PROBLEM DETAILS — Pictures stay out of the output. Return exactly the lines below from the one with "[10:30.96-10:31.16]" down to the one with "Word for word: I don't really collect", both included, and nothing more.

*** Opening of DATA TO PROCESS ***

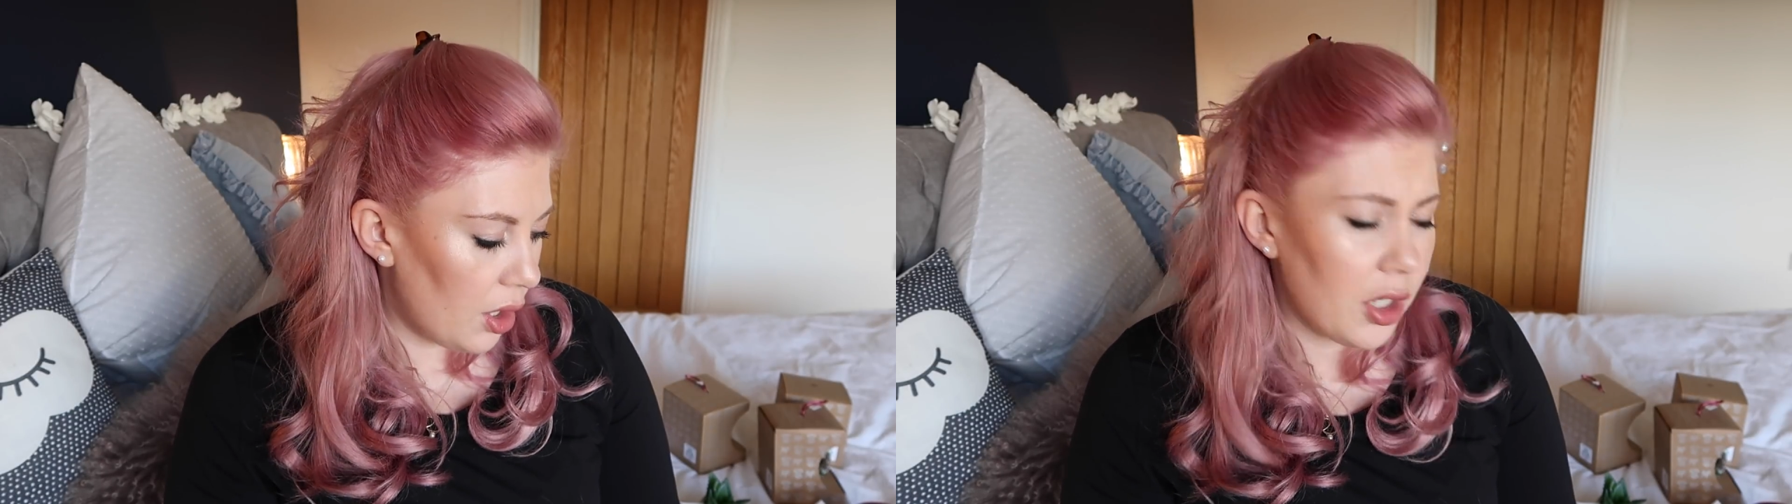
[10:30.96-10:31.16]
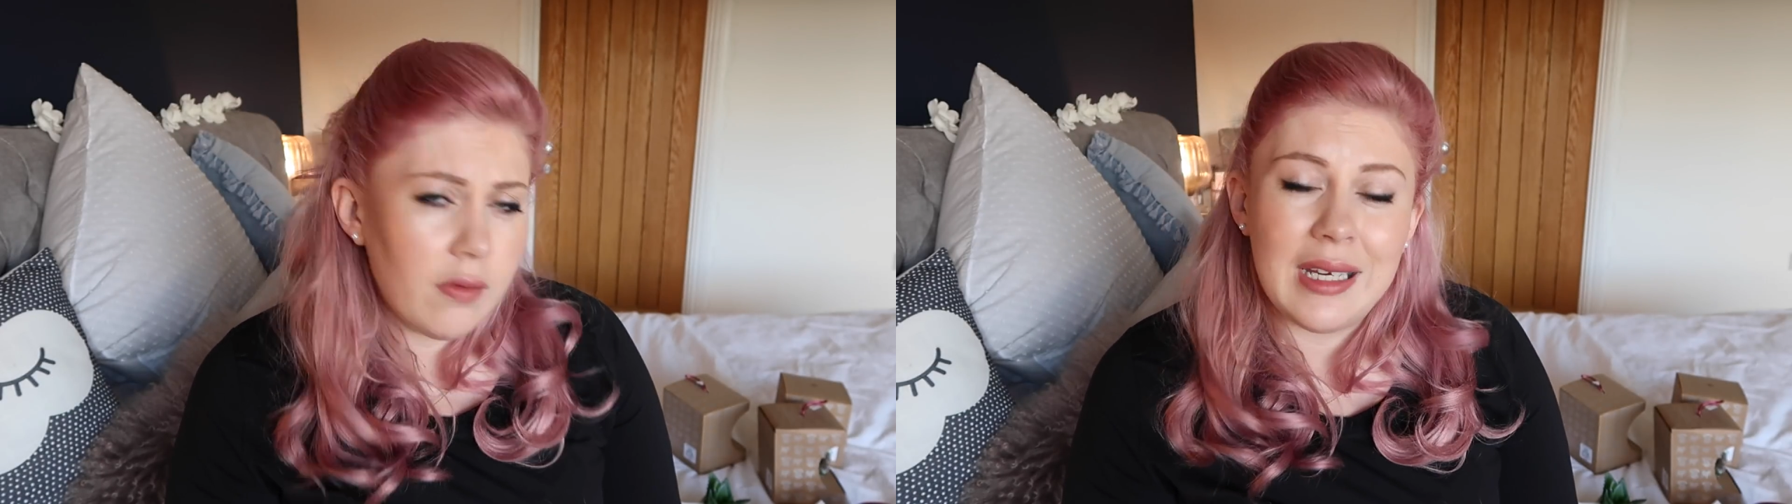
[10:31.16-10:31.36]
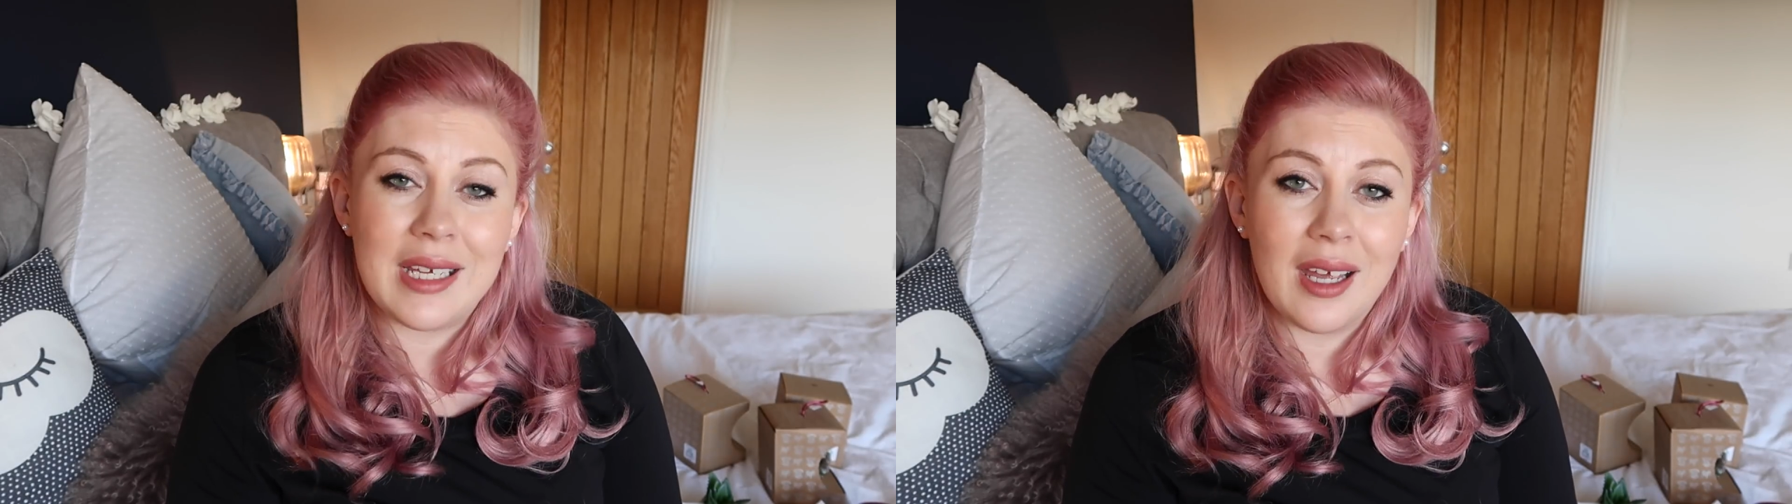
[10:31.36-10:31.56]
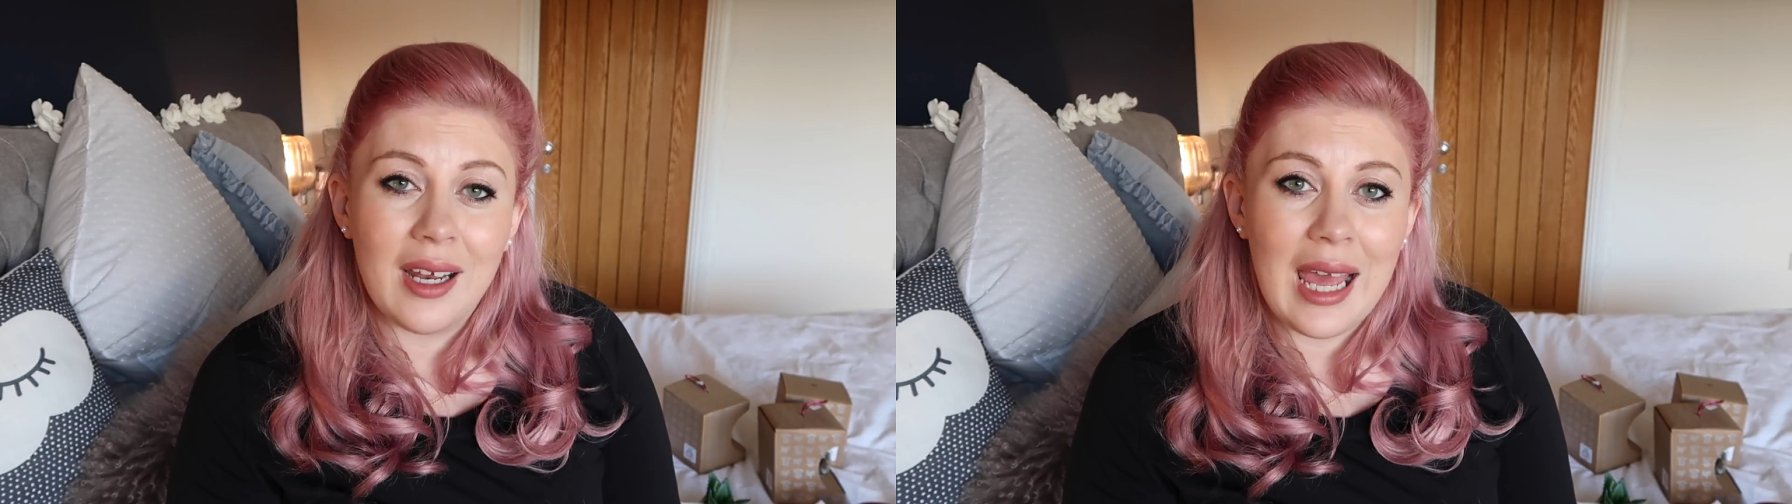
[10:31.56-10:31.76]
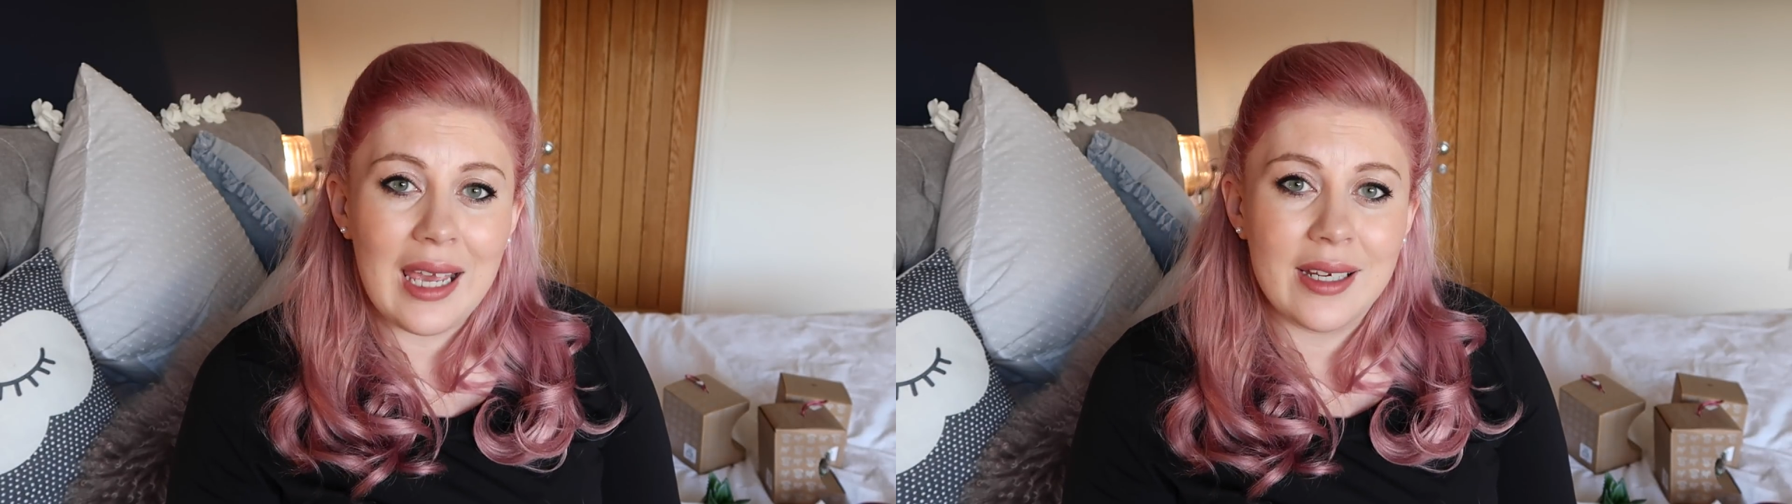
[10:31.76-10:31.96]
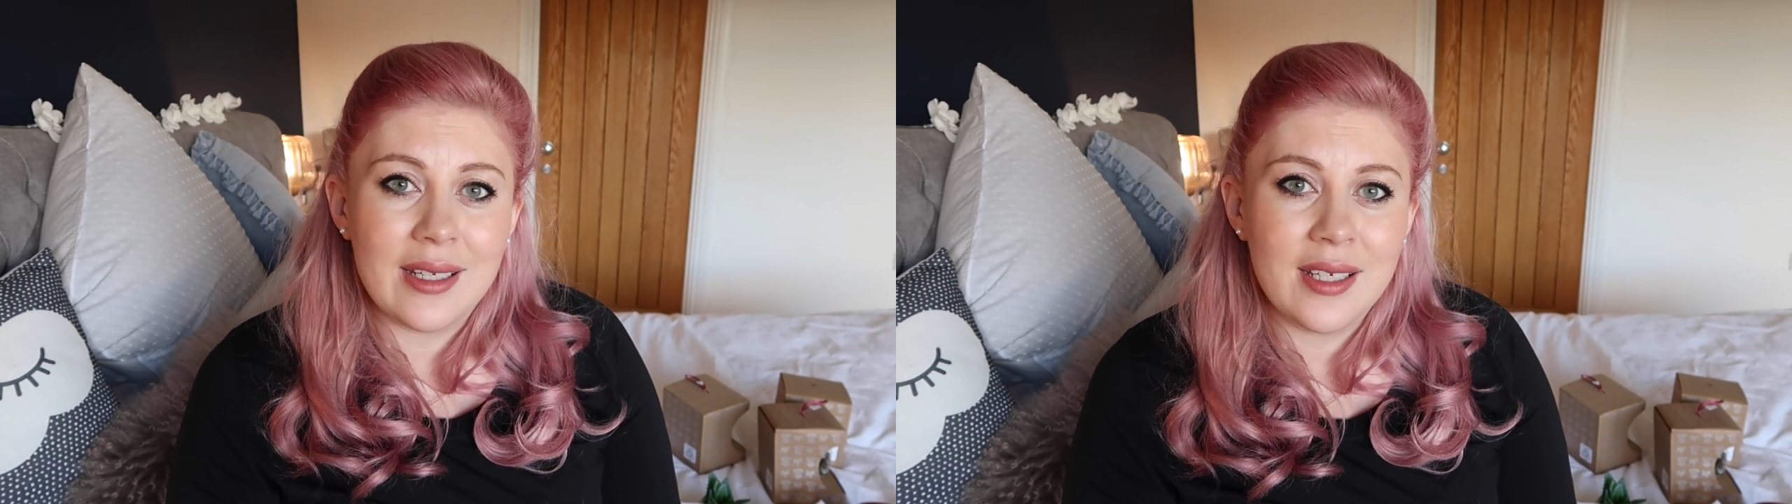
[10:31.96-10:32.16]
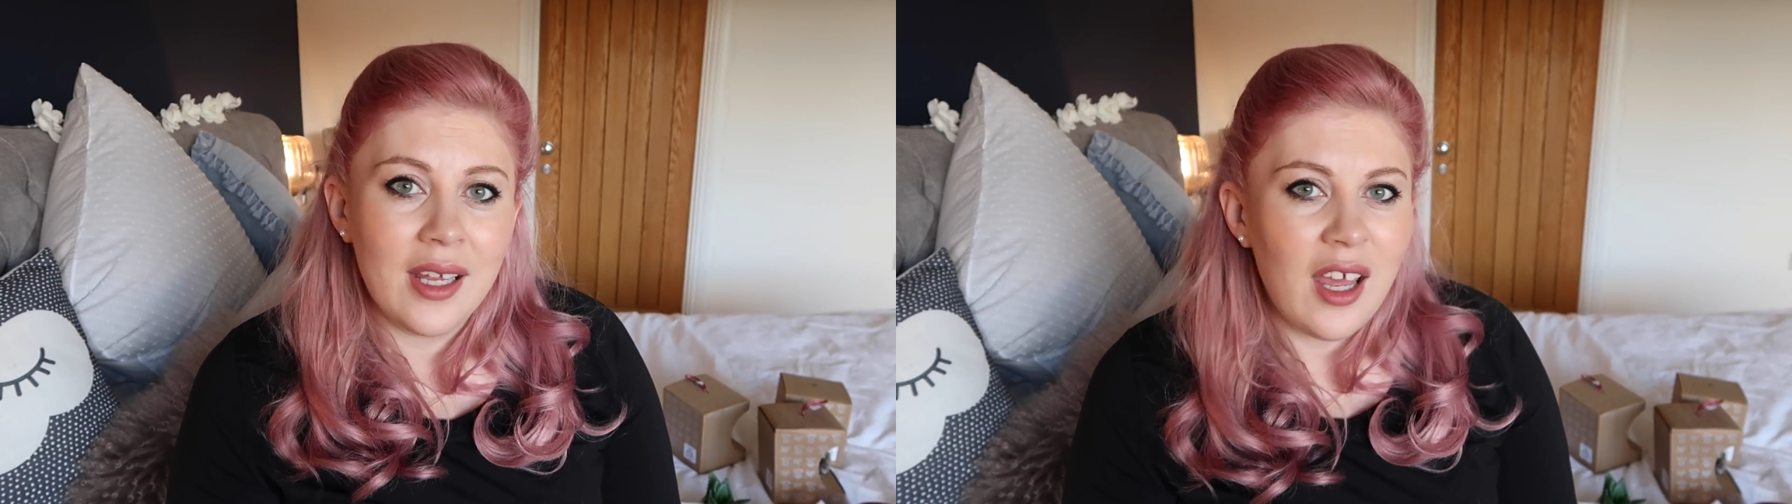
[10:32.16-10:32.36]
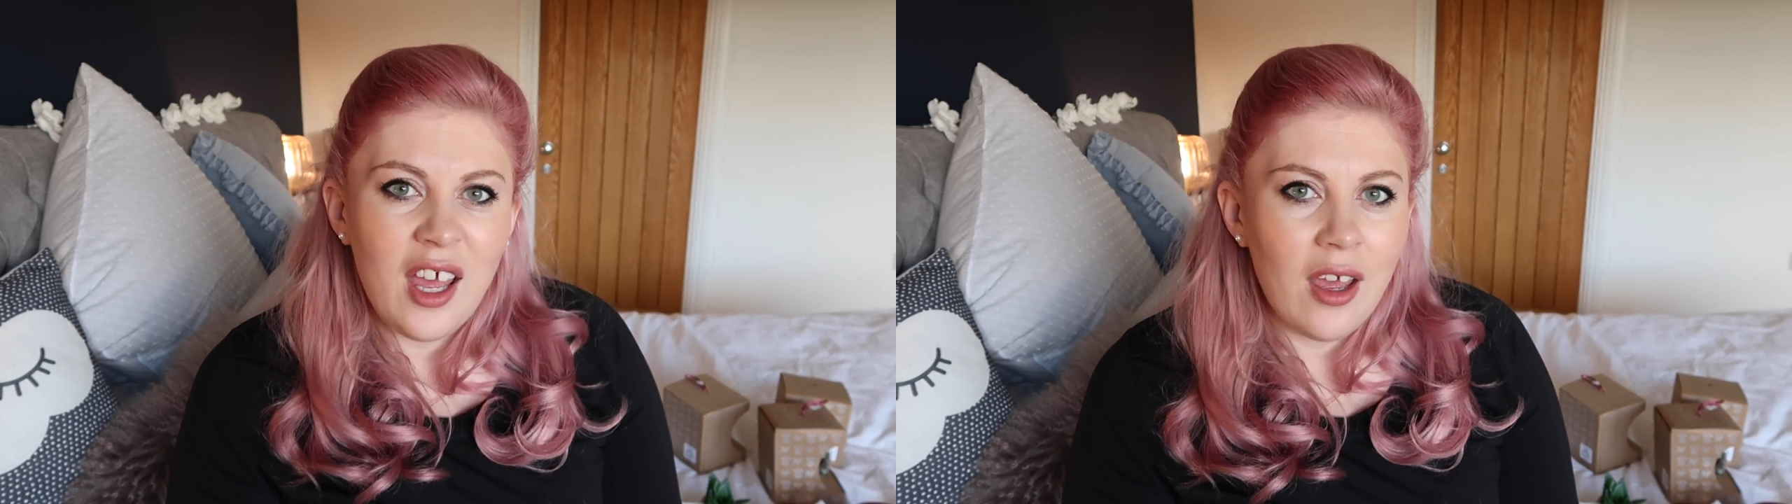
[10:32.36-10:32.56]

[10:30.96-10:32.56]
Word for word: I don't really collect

*** Close of DATA TO PROCESS ***
*** Opening of DATA TO PROCESS ***

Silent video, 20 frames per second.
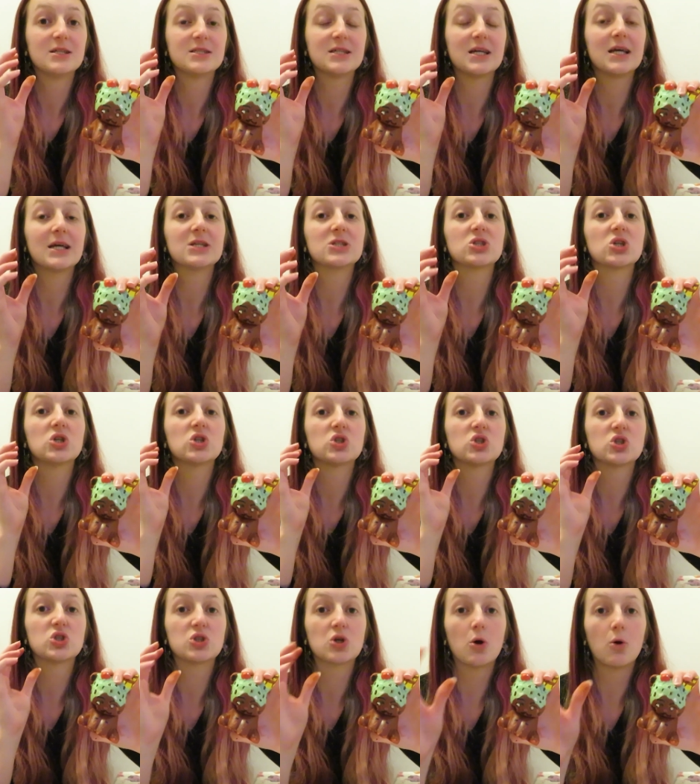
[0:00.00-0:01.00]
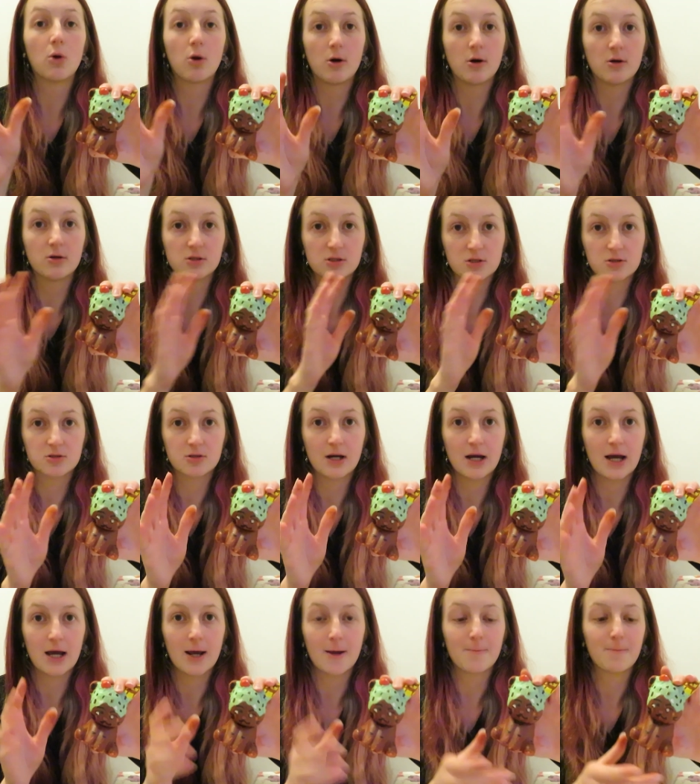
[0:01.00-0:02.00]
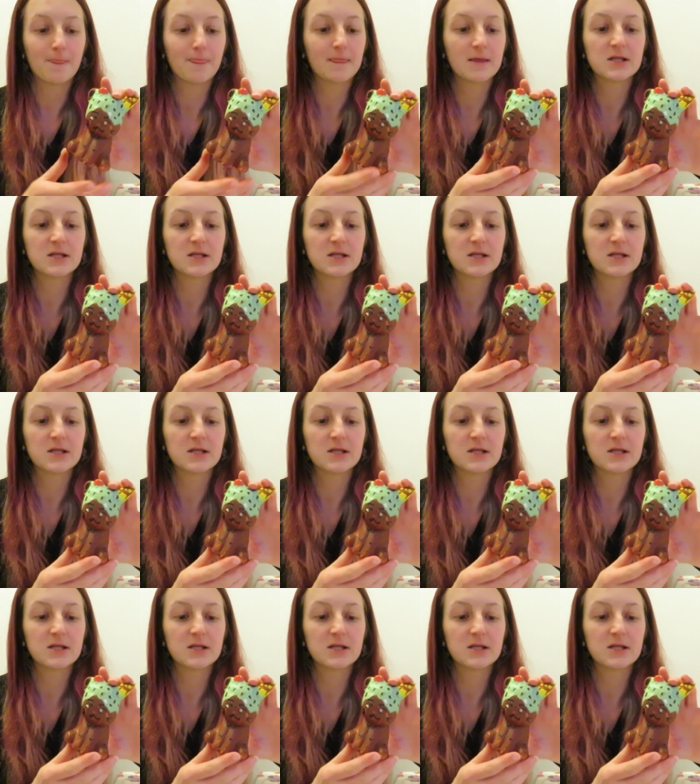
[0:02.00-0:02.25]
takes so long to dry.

*** Close of DATA TO PROCESS ***
*** Opening of DATA TO PROCESS ***

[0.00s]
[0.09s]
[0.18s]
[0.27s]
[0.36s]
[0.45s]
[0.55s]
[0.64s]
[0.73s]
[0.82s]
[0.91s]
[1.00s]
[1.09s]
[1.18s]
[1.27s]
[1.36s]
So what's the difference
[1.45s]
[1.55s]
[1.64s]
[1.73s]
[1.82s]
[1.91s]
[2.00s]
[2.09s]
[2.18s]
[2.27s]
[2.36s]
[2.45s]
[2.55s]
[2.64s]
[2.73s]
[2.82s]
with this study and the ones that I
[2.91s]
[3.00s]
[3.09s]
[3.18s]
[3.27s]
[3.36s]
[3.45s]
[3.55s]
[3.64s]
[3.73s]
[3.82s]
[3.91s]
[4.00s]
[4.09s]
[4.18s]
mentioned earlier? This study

*** Close of DATA TO PROCESS ***

YOUR RESPONSE —
[10:30.96-10:31.16]
[10:31.16-10:31.36]
[10:31.36-10:31.56]
[10:31.56-10:31.76]
[10:31.76-10:31.96]
[10:31.96-10:32.16]
[10:32.16-10:32.36]
[10:32.36-10:32.56]

[10:30.96-10:32.56]
Word for word: I don't really collect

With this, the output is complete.